Князьям, глядевшим на будущего государя, сразу стало понятно: потомству Ивана Андреевича в царстве Московском ничто не грозит. Не будет им никакой опалы. Как и места у трона, чинов придворных, званий воинских и прочих милостей государевых. А еще стало понятно, что не стоит обманываться малыми летами царевича Дмитрия.
– Позволь спросить, Петр Иванович, кто этот отрок, столь похожий на тебя лицом?
Основатель славного города Свияжска как-то потерянно подтвердил:
– Сын. Хотел вот… К воинским занятиям приспособить.
– Да? Про старшего твоего, Ивана Петровича, я слышал немало хорошего. А еще один ученик моему дядьке не в тягость.

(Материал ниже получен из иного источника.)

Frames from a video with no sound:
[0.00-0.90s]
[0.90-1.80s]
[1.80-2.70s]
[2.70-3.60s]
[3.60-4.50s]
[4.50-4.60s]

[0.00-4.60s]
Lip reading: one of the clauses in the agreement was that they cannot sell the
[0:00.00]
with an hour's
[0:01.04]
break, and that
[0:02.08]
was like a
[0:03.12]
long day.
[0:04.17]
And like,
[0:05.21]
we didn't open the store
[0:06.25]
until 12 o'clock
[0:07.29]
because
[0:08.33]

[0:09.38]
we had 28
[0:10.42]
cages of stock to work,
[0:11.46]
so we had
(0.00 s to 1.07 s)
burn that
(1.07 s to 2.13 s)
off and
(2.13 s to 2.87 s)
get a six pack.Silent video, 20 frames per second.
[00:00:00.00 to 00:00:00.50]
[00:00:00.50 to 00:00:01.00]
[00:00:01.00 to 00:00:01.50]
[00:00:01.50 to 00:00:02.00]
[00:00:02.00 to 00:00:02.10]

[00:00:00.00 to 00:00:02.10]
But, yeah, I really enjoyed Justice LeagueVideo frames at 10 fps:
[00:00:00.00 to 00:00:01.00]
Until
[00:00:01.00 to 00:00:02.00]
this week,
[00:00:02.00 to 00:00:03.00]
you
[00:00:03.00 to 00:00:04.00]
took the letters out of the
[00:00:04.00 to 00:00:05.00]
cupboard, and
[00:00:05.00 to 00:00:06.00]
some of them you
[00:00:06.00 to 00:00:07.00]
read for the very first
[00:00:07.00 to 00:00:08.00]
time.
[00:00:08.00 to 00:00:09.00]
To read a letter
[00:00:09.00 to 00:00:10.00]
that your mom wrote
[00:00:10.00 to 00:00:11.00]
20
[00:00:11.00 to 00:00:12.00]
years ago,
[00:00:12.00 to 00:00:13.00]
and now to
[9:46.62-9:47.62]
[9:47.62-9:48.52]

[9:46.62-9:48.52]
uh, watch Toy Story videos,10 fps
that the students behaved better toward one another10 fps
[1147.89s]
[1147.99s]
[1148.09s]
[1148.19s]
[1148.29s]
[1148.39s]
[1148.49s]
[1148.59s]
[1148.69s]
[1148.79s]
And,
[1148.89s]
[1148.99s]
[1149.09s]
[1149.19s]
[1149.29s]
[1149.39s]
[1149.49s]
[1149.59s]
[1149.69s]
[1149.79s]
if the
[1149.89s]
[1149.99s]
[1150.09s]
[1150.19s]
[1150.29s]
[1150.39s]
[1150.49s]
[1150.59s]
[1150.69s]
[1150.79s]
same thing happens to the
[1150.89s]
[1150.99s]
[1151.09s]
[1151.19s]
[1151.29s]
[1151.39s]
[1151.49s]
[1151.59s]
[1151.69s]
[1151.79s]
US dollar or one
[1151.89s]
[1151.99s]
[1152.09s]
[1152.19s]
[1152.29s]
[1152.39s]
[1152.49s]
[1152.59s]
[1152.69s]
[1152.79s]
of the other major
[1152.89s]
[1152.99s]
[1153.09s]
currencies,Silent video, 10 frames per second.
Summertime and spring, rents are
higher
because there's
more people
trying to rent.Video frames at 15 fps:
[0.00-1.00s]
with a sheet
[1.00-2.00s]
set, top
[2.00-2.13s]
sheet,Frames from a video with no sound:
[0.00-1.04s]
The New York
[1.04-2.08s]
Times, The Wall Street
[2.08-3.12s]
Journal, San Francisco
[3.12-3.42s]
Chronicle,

Увидев, как едва заметно дрогнуло лицо думного боярина (уж больно толстым вышел намек), наследник тут же «поправился»:
– Хотя, конечно, это ему решать.
Поглядев на отрока примерно двенадцати-тринадцати лет, царевич спокойно вопросил его имя. Тот, покосившись на впавшего в глубокую задумчивость отца, с едва заметной запинкой признался:
– Аникита.
– Увидимся на следующем занятии.
Оставив за спиной бояр, буквально ошеломленных и растоптанных состоявшимся разговором, Дмитрий позволил себе улыбнуться.
«Тем для обсуждения подкинул, единство и родственную любовь в клане Шуйских укрепил да еще душеньку успокоил, на Захарьиных. День. Да что там день! Целый месяц прожит не зря. Н-да, а теперь надо подумать, как объяснить происшедшее батюшке. Причем в наиболее выгодном для себя любимого свете».
Почти дойдя до теремной лестницы, десятилетний царевич вдруг намертво встал, буквально оцепенев.
– Мить, ты чего? Ну Митя?!
Переведя шалый взгляд на младшего братца, старший как-то растерянно выдал:
– Один килограмм равен весу кубического дециметра чистой воды при температуре четыре градуса. А одна аптекарская унция весит двадцать девять целых восемьдесят шесть сотых грамма.
Иван быстро глянул по сторонам, потом на лицо брата и опять осмотрелся, только уже помедленнее. Подумал, затем подшагнул поближе и громким заговорщицким шепотом поинтересовался:
– Это, Мить. А ты сейчас с кем разговаривал?..
Следующим днем его весьма ожидаемо позвали к отцу, причем известить об этом явился вернейший и любимейший из псов государевых – князь Афанасий Вяземский.
«Похоже, разговор мне предстоит серьезный».